第9章 風柱と那田蜘蛛山
「そうだろうな……少なくとも宇髄や不死川はそう予想していた。あと、心配せずとも誰の手も血に染っていない。宇髄によると奴らは忍だったらしく、その定められた決まりに基いて命を落としたので、君が落ち込む必要はない」
杏寿郎も最期を看取った訳ではないが、男達を捕縛していた3人は更紗と鬼の戦闘を見守っていたので、杏寿郎があの場を離れて幾ばくもせずに息を引き取ったのだろう。

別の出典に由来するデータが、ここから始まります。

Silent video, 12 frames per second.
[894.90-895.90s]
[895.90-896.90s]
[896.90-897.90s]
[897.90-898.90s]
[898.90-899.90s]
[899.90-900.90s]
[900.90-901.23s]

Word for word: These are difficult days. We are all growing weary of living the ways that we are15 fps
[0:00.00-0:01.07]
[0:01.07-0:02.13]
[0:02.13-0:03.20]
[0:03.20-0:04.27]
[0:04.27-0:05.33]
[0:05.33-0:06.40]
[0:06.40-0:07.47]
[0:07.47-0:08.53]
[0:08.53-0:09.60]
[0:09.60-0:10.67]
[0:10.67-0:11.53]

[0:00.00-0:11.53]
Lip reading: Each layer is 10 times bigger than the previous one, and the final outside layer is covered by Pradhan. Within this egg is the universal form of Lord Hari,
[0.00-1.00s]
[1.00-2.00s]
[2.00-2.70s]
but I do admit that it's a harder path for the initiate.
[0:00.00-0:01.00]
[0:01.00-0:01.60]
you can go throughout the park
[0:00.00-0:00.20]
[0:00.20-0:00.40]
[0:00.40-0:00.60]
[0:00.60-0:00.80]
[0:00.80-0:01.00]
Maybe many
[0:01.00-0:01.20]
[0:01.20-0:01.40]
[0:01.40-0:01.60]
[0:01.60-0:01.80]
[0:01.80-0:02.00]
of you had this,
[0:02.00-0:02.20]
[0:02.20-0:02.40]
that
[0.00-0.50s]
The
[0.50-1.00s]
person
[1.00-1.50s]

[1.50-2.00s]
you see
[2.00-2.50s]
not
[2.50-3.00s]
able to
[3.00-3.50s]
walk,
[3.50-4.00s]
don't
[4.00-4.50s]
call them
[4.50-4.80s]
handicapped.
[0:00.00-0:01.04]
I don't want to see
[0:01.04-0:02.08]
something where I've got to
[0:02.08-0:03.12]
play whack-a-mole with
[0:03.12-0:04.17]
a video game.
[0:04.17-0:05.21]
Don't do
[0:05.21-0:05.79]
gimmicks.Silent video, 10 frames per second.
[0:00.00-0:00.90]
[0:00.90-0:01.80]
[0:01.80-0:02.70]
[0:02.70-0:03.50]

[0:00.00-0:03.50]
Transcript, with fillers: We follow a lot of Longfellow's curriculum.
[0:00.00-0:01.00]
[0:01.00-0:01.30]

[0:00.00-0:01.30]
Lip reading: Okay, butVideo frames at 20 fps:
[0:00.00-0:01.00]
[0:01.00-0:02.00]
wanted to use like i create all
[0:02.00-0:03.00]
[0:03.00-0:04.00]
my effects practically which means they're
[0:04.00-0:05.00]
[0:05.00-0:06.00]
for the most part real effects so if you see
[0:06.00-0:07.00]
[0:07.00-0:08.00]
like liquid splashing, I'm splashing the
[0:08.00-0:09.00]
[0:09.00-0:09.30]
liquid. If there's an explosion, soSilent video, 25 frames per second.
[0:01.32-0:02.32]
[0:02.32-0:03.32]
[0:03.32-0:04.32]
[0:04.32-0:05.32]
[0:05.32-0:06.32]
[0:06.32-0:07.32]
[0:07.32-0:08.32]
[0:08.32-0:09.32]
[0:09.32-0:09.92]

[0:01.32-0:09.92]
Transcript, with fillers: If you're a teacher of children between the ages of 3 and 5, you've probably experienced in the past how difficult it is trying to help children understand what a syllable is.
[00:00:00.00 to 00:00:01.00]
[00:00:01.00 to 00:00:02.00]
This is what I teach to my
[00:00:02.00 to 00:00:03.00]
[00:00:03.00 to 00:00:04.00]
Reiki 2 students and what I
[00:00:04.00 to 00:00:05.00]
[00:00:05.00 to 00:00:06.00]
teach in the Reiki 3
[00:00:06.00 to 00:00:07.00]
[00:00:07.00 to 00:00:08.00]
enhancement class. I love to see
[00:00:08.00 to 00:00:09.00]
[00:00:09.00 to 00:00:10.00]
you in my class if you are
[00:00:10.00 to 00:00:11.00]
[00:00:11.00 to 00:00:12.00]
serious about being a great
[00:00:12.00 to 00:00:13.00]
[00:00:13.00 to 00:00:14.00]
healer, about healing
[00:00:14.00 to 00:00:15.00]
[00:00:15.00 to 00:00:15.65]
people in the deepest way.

そして更紗は杏寿郎の言葉に安堵し、肩の力を一気に抜いた。
「よかったです……皆さんに助けていただいて、更にどなたかの手を煩わせたのではと気が気でなかったので……心のつかえが取れました。はぁ……本当によかった」
脱力して立てていた膝を投げ出した更紗の姿はまるで子供のようで、杏寿郎はクスリと笑った。
「すまない、もっと早く言ってやればよかったな。それにしても些か無防備過ぎやしないか?」
「いえ、私が聞くことを先延ばしにしていただけですので」
そう言って更紗は頭を後ろに倒し杏寿郎を下から見上げる。